▶ WHAT IS BEING ASKED:
The response should consist only of the lines from the one with "[4:12.69-4:13.19]" to the end of the data below, copied exactly and without pictures.

═════ PROVIDED RECORDS ═════

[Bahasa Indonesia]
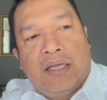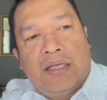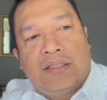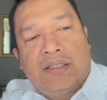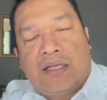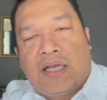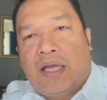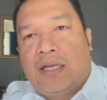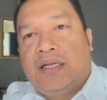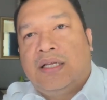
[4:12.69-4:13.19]

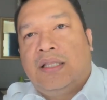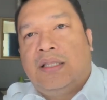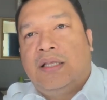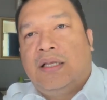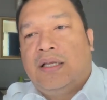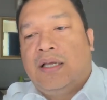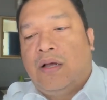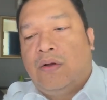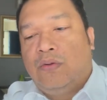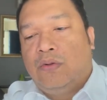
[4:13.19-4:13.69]
saat
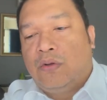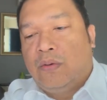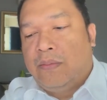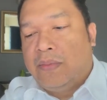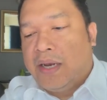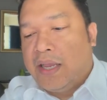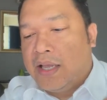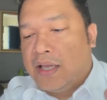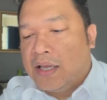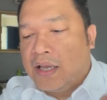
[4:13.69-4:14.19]
ketika untuk
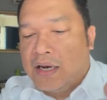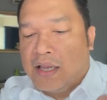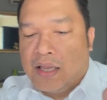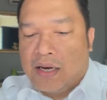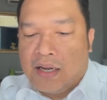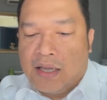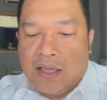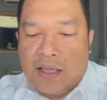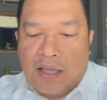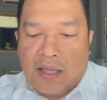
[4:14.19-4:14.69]
menaikkan
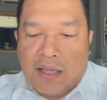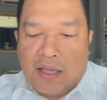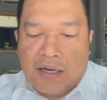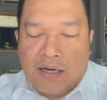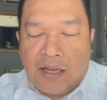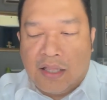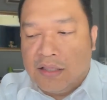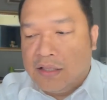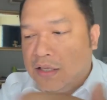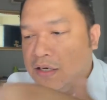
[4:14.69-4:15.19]
harga
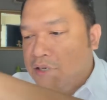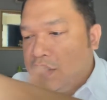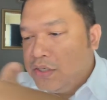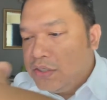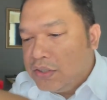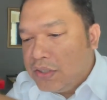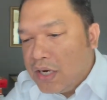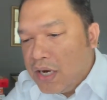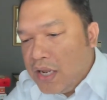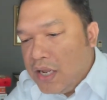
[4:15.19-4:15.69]
nanti
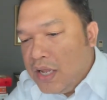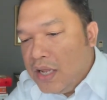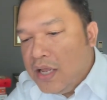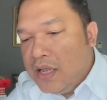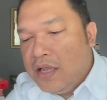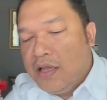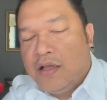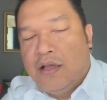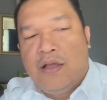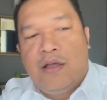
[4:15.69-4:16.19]

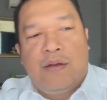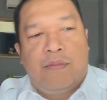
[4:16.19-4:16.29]
listrik,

═════

▶ ANSWER FOR THE TASK:
[4:12.69-4:13.19]

[4:13.19-4:13.69]
saat
[4:13.69-4:14.19]
ketika untuk
[4:14.19-4:14.69]
menaikkan
[4:14.69-4:15.19]
harga
[4:15.19-4:15.69]
nanti
[4:15.69-4:16.19]

[4:16.19-4:16.29]
listrik,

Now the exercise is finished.